During early brain development—weeks before a mouse opens its eyes for the first time—neurons extend long axonal processes from back of the eye, forming the optic nerve. These growing cells eventually branch off to shape thousands of intricate connections in precise brain regions, including the superior colliculus.
How these cells know where to migrate largely remains a mystery, Fox says. But understanding this key phase of development could potentially provide new information that could help researchers in future studies identify ways to regenerate injured optic nerve fibers.
“If our goal is to one day regenerate damaged brain circuits to restore vision, then first we need to know how to get the cell’s axons to grow into a precise destination in the brain,” Fox said.
Fox and his team examined how a specific subtype of optic nerve cells—ipsilateral retinal ganglion cells—finds its way to the superior colliculus during brain development.
The researchers used a virus to identify which types of neurons the retinal ganglion cells made connections with once inside the superior colliculus.
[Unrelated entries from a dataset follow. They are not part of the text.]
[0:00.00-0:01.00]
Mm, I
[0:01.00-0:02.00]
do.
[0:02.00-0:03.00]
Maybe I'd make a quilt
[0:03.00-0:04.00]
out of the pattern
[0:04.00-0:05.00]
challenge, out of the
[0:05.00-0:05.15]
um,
This led them to identify two proteins that chaperone this circuit formation.
One protein, emitted by a type of excitatory neuron in the superior colliculus, lures the optic nerve cell closer like a molecular homing beacon. Once the migrating cell is in the right place, this protein docks into a perfectly fitted receptor protein located on the nerve cell’s membrane. This chemical reaction tells the cell it’s reached its destination.
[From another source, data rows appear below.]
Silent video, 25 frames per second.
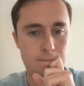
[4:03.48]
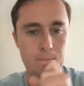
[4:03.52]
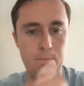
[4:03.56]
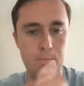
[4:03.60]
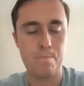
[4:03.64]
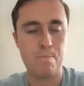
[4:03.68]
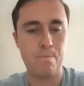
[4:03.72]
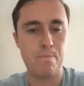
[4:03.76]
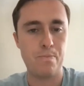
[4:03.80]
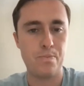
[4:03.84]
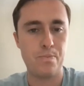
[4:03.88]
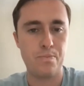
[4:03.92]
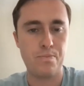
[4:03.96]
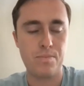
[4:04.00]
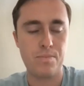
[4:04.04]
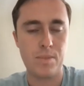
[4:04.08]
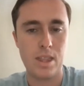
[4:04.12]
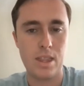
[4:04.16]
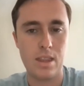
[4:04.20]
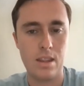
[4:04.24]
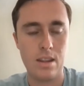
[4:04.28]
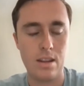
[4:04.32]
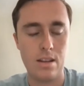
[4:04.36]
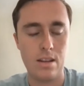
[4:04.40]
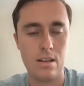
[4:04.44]

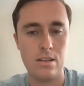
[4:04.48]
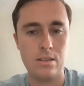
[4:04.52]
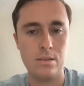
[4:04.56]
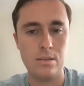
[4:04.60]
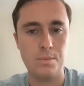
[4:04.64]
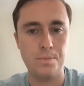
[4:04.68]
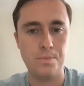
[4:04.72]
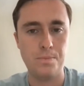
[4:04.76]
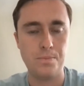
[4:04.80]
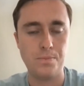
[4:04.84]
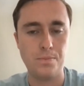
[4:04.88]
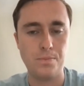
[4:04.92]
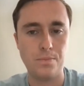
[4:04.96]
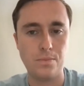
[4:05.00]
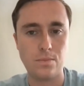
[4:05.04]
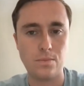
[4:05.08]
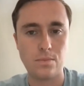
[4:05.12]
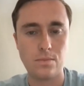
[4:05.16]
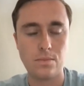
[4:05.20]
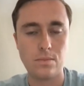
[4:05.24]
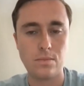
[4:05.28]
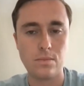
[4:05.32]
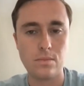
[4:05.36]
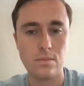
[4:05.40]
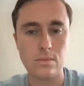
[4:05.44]

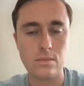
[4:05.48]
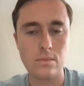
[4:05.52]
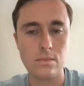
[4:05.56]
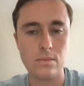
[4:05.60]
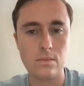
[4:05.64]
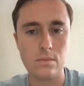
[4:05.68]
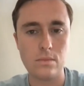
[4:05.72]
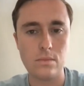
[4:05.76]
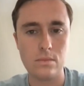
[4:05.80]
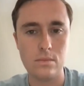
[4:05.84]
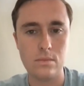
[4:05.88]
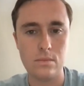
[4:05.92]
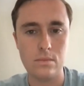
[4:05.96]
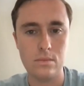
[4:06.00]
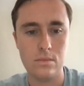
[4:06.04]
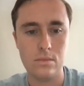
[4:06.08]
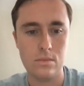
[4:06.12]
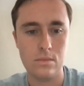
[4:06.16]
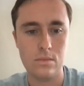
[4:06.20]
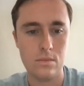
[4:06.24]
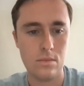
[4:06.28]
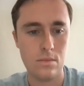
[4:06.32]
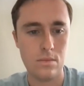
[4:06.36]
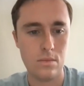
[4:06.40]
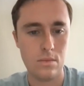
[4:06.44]

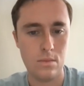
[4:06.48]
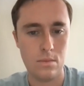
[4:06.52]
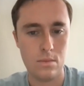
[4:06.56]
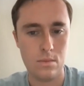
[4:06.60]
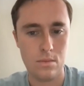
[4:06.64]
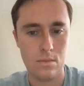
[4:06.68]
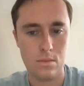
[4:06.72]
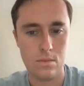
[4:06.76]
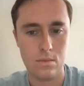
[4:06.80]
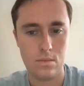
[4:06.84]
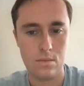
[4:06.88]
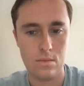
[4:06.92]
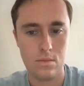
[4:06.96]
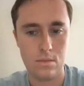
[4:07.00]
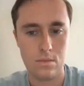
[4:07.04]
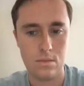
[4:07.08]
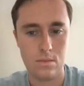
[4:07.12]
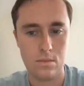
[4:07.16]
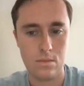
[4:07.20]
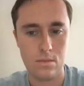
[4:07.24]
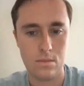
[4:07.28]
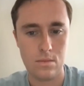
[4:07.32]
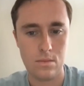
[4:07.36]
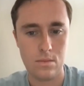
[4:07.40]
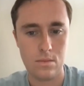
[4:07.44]

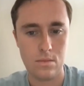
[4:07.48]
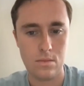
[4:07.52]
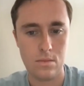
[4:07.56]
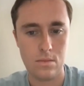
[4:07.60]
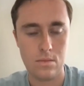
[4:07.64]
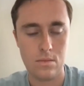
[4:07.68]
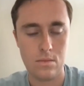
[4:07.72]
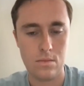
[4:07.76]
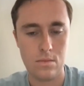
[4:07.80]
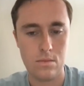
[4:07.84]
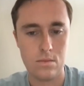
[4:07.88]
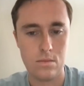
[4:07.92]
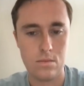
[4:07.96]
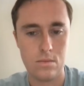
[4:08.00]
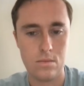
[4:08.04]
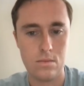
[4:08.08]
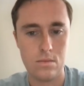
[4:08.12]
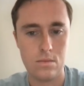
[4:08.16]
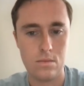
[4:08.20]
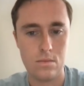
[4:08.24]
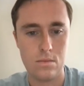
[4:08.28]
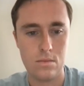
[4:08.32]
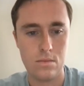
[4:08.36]
No words are spoken by the person on screen.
When the beacon molecule—called nephronectin—is absent, a visual layer of the superior colliculus doesn’t form properly, and the mice have trouble hunting prey.
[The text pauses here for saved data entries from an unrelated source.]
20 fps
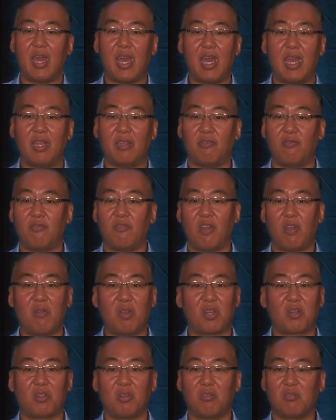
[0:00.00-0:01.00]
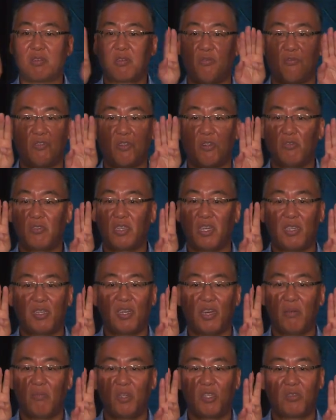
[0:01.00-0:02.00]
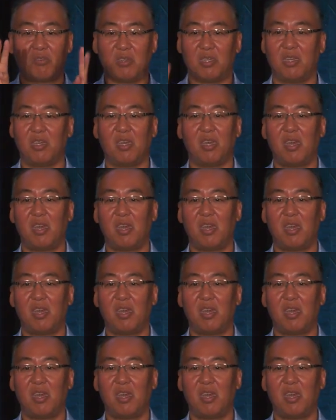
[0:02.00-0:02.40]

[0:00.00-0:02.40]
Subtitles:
and it's very close to flow cytometry.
The mouse superior colliculus has been studied extensively for more than 60 years. Though it’s present in all mammalian species, in humans this brain region takes up less relative volume and is thought to play a role in stabilizing our image of a moving world by controlling head, neck, and eye movements.
Fox says this study represents an early research collaboration between Children’s National Hospital and the Fralin Biomedical Research Institute researchers. He recalls when Virginia Tech’s Vice President for Health Sciences and Technology Michael Friedlander connected Fox and Jason Triplett, a principal investigator at Children’s National Hospital in Washington, D.C., seven years ago.
“We talked about studying how these neurons project to the colliculus back in 2013, and we’ve since worked on numerous grant-funded projects together,” Fox said. “This paper was born from those early discussions.”